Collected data
◆ ◆ ◆ ◆

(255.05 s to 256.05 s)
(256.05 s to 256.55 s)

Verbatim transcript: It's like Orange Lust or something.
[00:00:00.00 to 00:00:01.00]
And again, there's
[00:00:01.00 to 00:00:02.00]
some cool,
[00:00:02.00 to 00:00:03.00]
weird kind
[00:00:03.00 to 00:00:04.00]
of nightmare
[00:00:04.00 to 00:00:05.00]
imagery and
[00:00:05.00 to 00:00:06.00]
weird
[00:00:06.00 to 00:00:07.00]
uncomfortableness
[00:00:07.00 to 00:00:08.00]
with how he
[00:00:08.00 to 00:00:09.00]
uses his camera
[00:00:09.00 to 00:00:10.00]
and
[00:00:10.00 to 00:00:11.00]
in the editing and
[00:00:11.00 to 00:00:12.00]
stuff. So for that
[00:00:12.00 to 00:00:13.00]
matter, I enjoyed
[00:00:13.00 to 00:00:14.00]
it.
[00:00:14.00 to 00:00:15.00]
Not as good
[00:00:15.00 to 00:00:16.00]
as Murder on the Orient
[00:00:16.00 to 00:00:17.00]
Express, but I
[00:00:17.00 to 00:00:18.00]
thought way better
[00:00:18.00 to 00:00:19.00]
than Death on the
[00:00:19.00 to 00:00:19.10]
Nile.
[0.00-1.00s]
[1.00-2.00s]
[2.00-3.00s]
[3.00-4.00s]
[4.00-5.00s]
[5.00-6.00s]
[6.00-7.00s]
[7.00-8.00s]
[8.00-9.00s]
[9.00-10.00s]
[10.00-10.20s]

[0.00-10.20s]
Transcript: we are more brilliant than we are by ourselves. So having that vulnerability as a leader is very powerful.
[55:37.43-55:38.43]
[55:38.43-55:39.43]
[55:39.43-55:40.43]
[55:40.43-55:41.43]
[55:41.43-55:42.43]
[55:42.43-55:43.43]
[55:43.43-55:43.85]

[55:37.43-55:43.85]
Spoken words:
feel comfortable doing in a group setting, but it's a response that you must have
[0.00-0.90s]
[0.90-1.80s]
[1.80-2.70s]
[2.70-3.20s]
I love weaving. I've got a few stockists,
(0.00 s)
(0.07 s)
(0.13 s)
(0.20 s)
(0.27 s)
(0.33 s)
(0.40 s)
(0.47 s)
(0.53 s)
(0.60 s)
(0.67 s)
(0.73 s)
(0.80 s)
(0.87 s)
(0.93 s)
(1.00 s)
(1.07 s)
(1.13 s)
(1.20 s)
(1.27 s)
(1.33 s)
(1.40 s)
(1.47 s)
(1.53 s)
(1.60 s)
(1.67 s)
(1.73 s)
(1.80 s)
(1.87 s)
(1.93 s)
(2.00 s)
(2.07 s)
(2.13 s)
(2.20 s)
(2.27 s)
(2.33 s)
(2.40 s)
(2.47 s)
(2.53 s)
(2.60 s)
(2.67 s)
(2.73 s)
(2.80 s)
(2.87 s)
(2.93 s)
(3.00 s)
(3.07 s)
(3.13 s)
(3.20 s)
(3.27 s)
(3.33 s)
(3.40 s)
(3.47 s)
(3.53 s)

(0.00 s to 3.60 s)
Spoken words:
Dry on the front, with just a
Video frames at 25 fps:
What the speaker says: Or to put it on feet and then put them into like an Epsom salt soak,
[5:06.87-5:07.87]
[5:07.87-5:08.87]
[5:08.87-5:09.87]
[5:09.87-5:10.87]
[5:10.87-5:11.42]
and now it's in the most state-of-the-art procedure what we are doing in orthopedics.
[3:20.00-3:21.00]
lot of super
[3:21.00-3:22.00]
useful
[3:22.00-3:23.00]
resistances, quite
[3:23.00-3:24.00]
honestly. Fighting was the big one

◆ ◆ ◆ ◆

PROBLEM REQUIREMENTS — Which lines hold the word "like"? Return all of them from the records above.

EXERCISE RESULT —
Verbatim transcript: It's like Orange Lust or something.
What the speaker says: Or to put it on feet and then put them into like an Epsom salt soak,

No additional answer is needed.